Bigtable: A Distributed Storage System for Structured Data


BigTable is a sparse, distributed, persistent, multi-dimensional[1], sorted map.


Problem Statement: GFS provides us a reliable, scalable distributed file storage, but it does not provide any facility for structuring the data contained in the files beyond a hierarchical directory structure. Thus, the authors built BigTable and wrote it up.
BigTable is most useful if 1. There is no need to join each data table with another 2. Data need to be updated. 3. Range queries are common.
In the Bigtable data model, data is grouped in tables. Each record in one table must have a string identifier unique in that table. Each table is defined to have a set of “column families”. Columns are grouped into sets called column families, and a qualifier is used to distinguish between two members of a column family. A column is identified by a family:qualifier pair. A record has values, that is the point of having a record. Each of those values is associated with a timestamp when it was created.
BigTable provides an API to application developers that allows the typical operations you might expect; creation and deletion of tables and column families, writing data and deleting columns from a row. Transactions are supported at the row level, but not across several row keys (just like PNUTS). However, write batching is implemented to improve throughput.
BigTable is built on top of GFS, Chubby lock service[2] and SSTable. Bigtable data is stored in the SSTable file format. An SSTable provides a persistent ordered immutable map from keys to values, where both keys and values are arbitrary byte strings.
BigTables are split into lexicographically ordered(by row key) chunks called tablets. BigTable tablet servers each maintain responsibility for a number of tablets. We don't need to explicitly replicate tablet servers because every update to a tablet is reflected in GFS. Tablet servers keep the most recent updates to a tablet in an in-memory representation called a memtable.
Tablets are located via a three-tier hierarchical lookup mechanism. The location of a root tablet, which contains metadata for a BigTable instance, is located in Chubby and can be read from the filesystem there. The root tablet contains the locations of other metadata tablets, which themselves point to the location of data tablets. Together the root and metadata tablets form the METADATA table, which is itself a BigTable table. Each row in the METADATA table maps the pair (table name, last row) to a location for a tablet whose last row is as given.
The master is responsible for assigning tablets to tablet servers, detecting the addition and expiration of tablet servers, balancing tablet-server load, and garbage collection of files in GFS.

Lesson Learned:

1. Delay adding new features until it is clear how the new features will be used 2. The importance of proper system-level monitoring 3. The value of simple designs…code and design clarity are of immense help in code maintenance and debugging
[1] "Multi-dimensional refers to the fact that the index used to lookup data may be comprised of several dimensions. A simple key->value lookup is one-dimensional. (row, column)->value is two-dimensional.

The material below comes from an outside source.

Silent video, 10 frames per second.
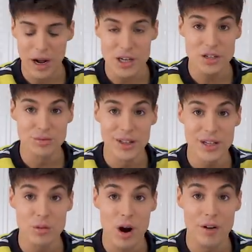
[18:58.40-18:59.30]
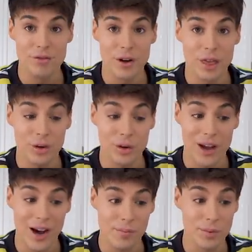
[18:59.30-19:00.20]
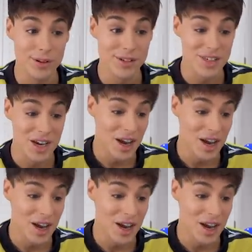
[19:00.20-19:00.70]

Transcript: I just realized we're halfway through the apples.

BigTables may be multi-dimensional as the index maps from (row, column, time, column qualifier) onto a value. In particular the idea that you can index values by time is novel - so you can retrieve the previous versions of a value by timestamp if you like. This implies that no data are ever deleted from a BigTable, and this is indeed the case. Once a value is written, it’s written for life, uniquely identified by its timestamp. Well - almost. Applications may specify to BigTable that only the most recent n or only versions that were written recently should be kept, and BigTable is free to garbage collect those that are not."
[2] BigTable uses Chubby for a variety of tasks: 1. To ensure there is at most one active master at any time. 2. To store the bootstrap location of BigTable data(root tablet). 3. To discover BigTable servers and finalize tablet server death. 4. To store ACLs. Thus, Chubby unavailable = BigTable unavailable.